My school food budget of £50 a year is so small that I’ve asked for donations of autumn fruits and vegetables for our preservation lessons. London gardens spill out their windfall apples and pears and we get plenty of beetroot and onions from the pickings of allotments. The keener students bring in blackberries and crab apples gathered in weekend forays round Epping Forest and from the derelict building sites around the area.
As the class shambles in, the tables are piled with boxes of apples in various stages of dilapidation. There is a donation of a large sack of very small onions.
They settle on their stools.
‘These lessons are about preserving things so that they will last longer. How are we going preserve these apples and onions so that they last over winter?’
Silence. They don’t care.
‘Come on, what shall we do with them?’
‘Put them on the compost heap, miss – them apples look rotten.’
Terry is good in the school garden so he should know.
He’s right – we need to remove the battered and bruised fruit but I must inspire thriftiness in this throwaway world.
‘We’re going to use the apples to make apple chutney and pickle those small onions in vinegar.’
It is clear from the grumbles and shuffling that they’d rather do scones like last week.
‘Hurry up – you have to make a choice! Apple chutney or pickled onions?’
They divide by sex. Girls choose chutney, boys the onions. This separation often happens. They are not choosing what they want to cook. The boys and girls just don’t want to work with each other.
On a school training day we’re told to mix up boys and girls and make them sit next to each other and work in mixed sex pairs. That weekend I’d gone for a drive in Mark’s smart company car round Richmond Park past herds of deer. The females huddled together and the giant stags patrolled the boundaries.

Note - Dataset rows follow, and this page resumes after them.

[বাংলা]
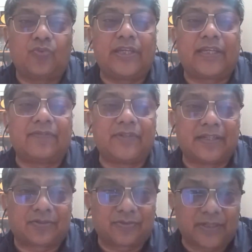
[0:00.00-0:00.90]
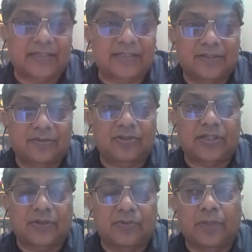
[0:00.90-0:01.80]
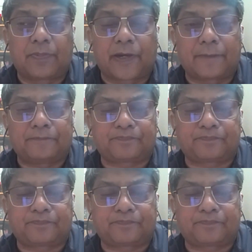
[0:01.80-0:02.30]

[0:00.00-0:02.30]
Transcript: উইক এভিডেন্স হয়ে গেছে তো সেটা হইতে পারেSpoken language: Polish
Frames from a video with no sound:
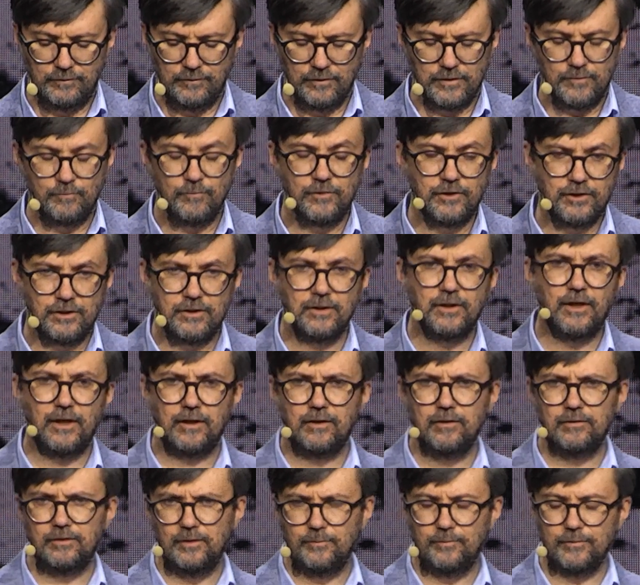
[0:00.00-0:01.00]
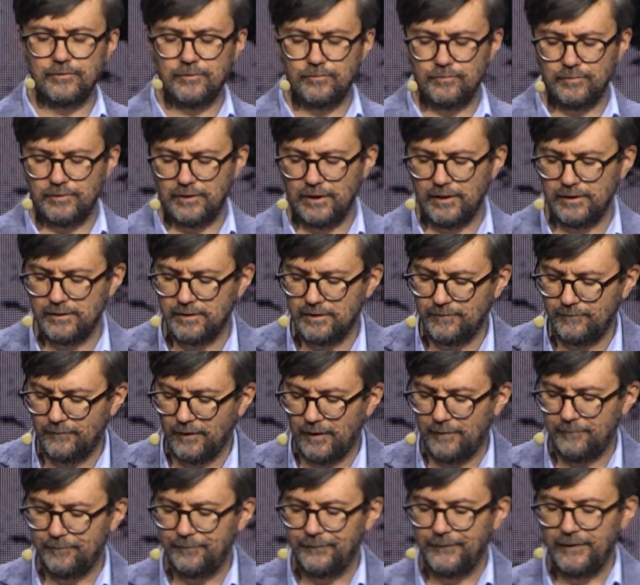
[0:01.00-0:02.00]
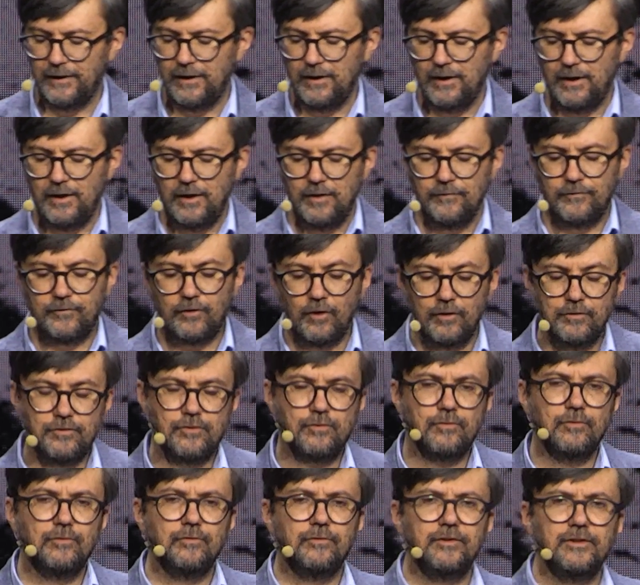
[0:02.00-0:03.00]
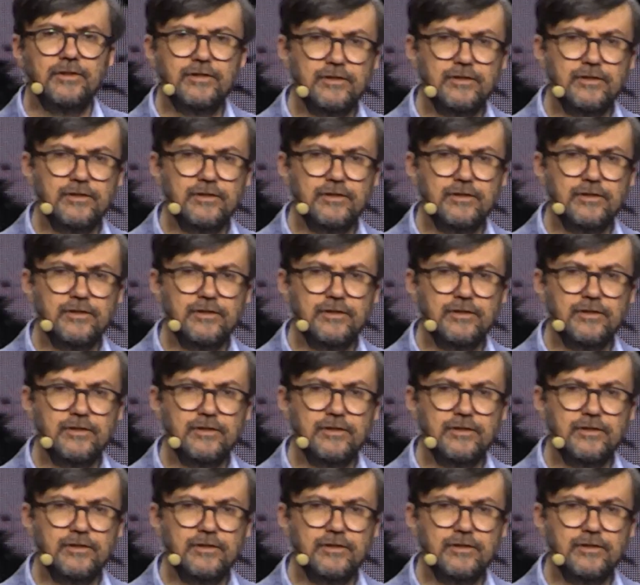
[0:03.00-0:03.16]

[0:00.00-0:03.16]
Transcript: rozmyślnego nieposłuszeństwa. W końculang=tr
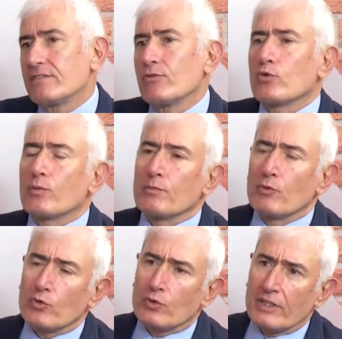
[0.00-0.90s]
sivil
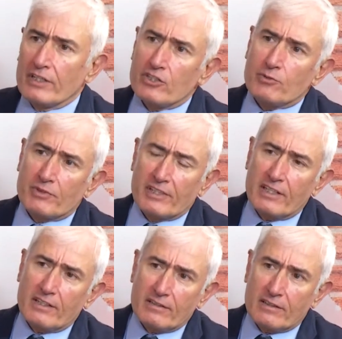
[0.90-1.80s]
toplum örgütlerinin
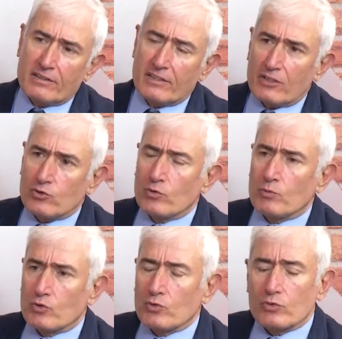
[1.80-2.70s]
hiçbirine ihtiyaç
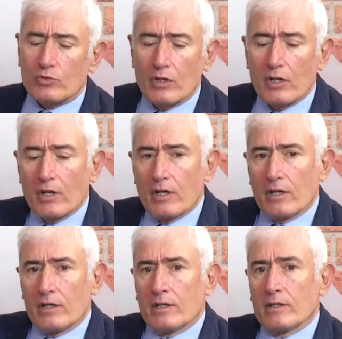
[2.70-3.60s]
duymuyorsunuz.
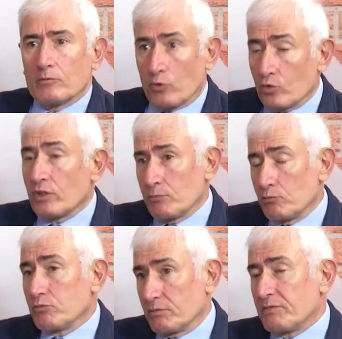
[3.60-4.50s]
E, orada
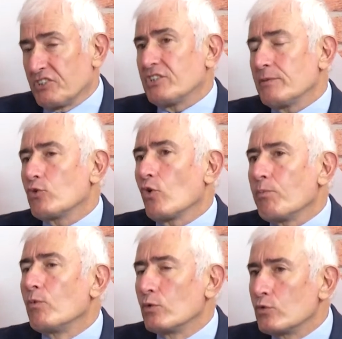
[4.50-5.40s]
ciddi bir
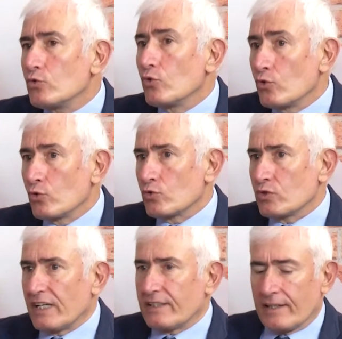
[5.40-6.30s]
kopma olduğunu
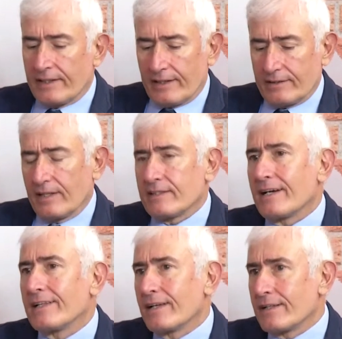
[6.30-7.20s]
görüyoruz zaten. Yani
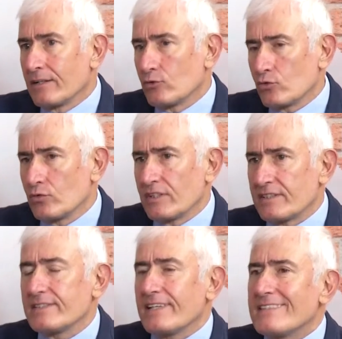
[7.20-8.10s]
sendikalardan tutun da
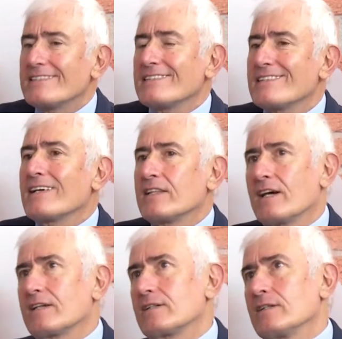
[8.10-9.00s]
siz eskisi
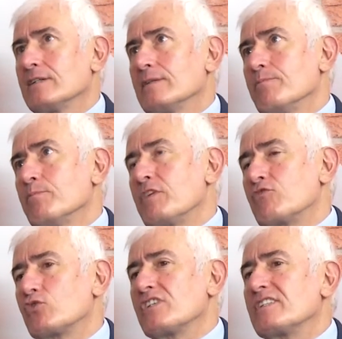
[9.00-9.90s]
kadar e,
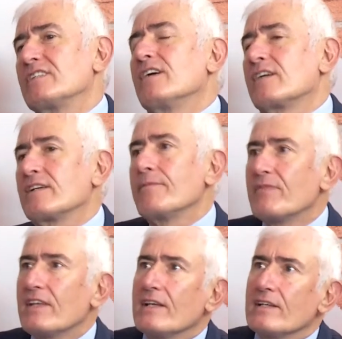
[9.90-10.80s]
mevcut iktidarı
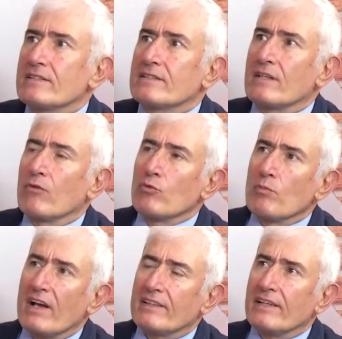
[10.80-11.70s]

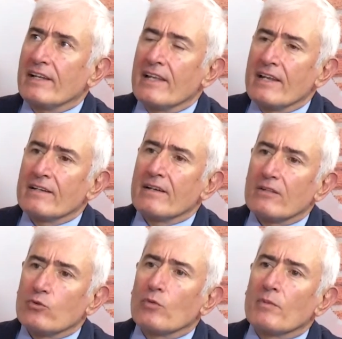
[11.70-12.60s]
savunmakta ellerinin rahat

No one made them mix up unless it was rutting season.
In the classroom girls cook in clean, organised workplaces and boys create a messy nest of ingredients and equipment which soon spills onto the floor and gets kicked under the tables.
Big boys preparing tiny onions make me laugh as they peel away the withered, brown skins, then top and tail the onions and put them in salted water. Gradually the tears flow.

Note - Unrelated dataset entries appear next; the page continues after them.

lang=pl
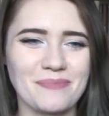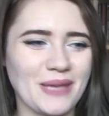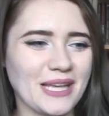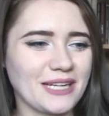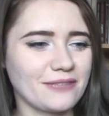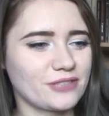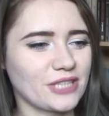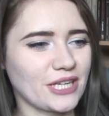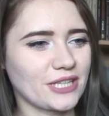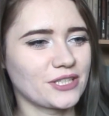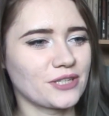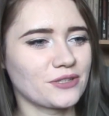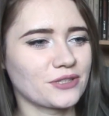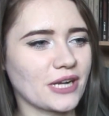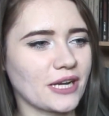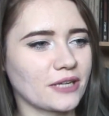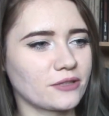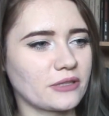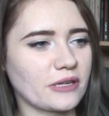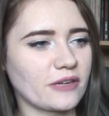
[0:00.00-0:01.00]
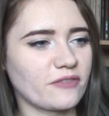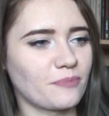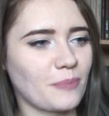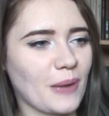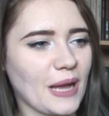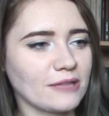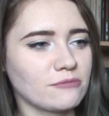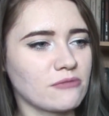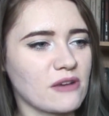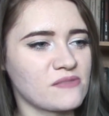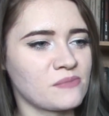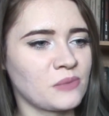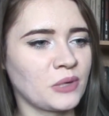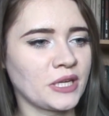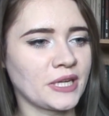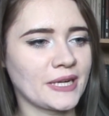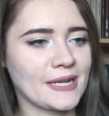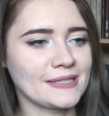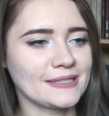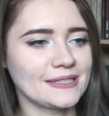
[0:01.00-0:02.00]
Pierwsza książka, która wpadła w
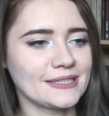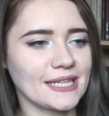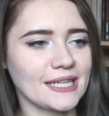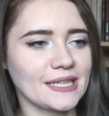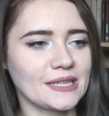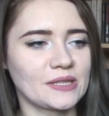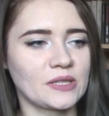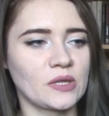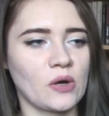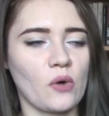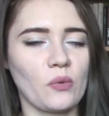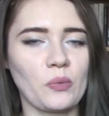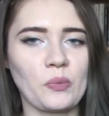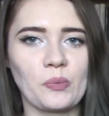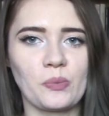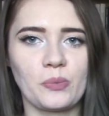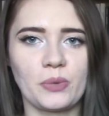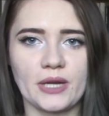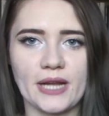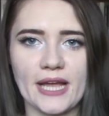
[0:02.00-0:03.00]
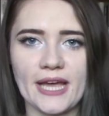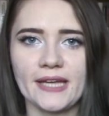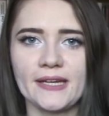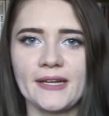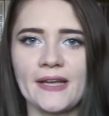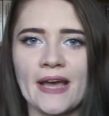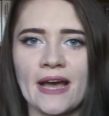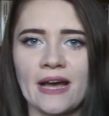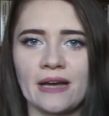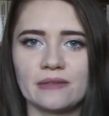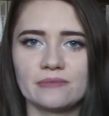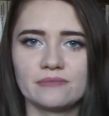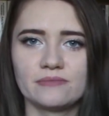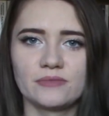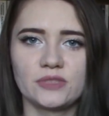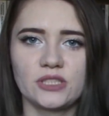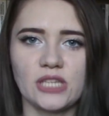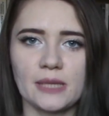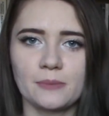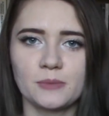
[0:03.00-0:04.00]
moje ręce to Preria
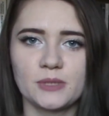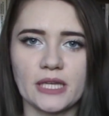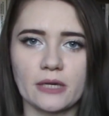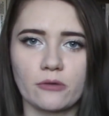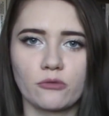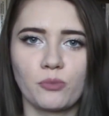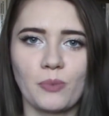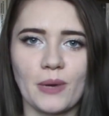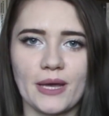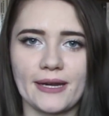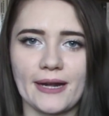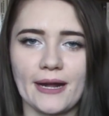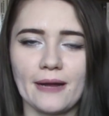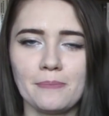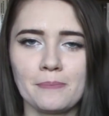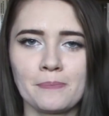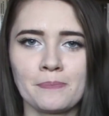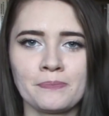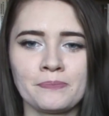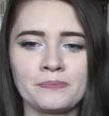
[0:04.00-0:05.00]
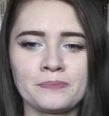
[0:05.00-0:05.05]
Jamesa Coopera.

‘What’s up Terry – does this lesson make you sad?’
Terry rubs his fists into his eyes. His whole face is pink and blubbery.
‘Class – don’t wipe your eyes with oniony hands – the juice gets in and makes the crying worse.’
They blink at me, tears dripping onto their chopping boards.
‘Me nan peels her onions under water so she don’t cry.’
Bill dumps his onions in the butler’s sink full of cold water. A stream of dribble runs from his nose and plops in the water. Pickled onions and snot – now how are we going to make that safe to eat?
Squeals come from the girls who are peeling and chopping the pile of windfall apples. Liz has cut through a slug and its innards ooze onto the table.
‘Err miss – look at this thing!’ She can’t identify it as a slug.
‘I ain’t using them apples – they’ll poison me.’
Some girls gather in disgust to watch the slug shrivel in green slime. Liz prongs it with her knife and holds it up for all to see and share their revulsion at using this less than perfect fruit.
‘OK. Throw those apples away and clean down the work surface to remove the mess. We’re still going to use the rest.’
‘Miss, I ain’t eating food that has creepy things in it. Why do I have to do this lesson anyway?’
Liz slings her apron on the table and stomps out of the room. It’s her usual trick in lessons so she can meet her boyfriend at the school gates. He might not find the smell of vinegar, onions and rotten apples so attractive this time. But Liz wants to make babies and thinks school, and my lessons in particular, are rubbish.
Apple chutney is a compote of apples, onions and sultanas simmering in vinegar and brown sugar and the girls stir the spicy broth as it softens and thickens.
The boys have salted their onions and now pack them in hot Kilner jars and pour in hot, spicy, malt vinegar.
The fragrance of cooking wafts into the school corridors and attracts wandering staff and students who sniff the air and go Ah! like the Bisto ad.
Biff is a frequent visitor to my room. He gets sent out of most lessons to drift around the school in search of mischief and sources of entertainment.
‘Miss – this room always smells lovely – when can I do cooking with you – please let me in.’
‘One day – maybe – now get on your way. I expect the headmaster is waiting to see you.’
Steaming apple chutney is piled into jam jars, with a circle of waxed paper on top and covered with cellophane and an elastic band.
The labels on the jars are designed to impress for the highest marks.
Alice’s Amazing Apple Chutney 1973.
Paul’s Perfect Pickled Onions.
Maybe some are still maturing in a secret east end cupboard somewhere, waiting for discovery. And maybe, like Lea and Perrin’s Worcestershire sauce, they will become a mass produced delicacy found on future supermarket shelves.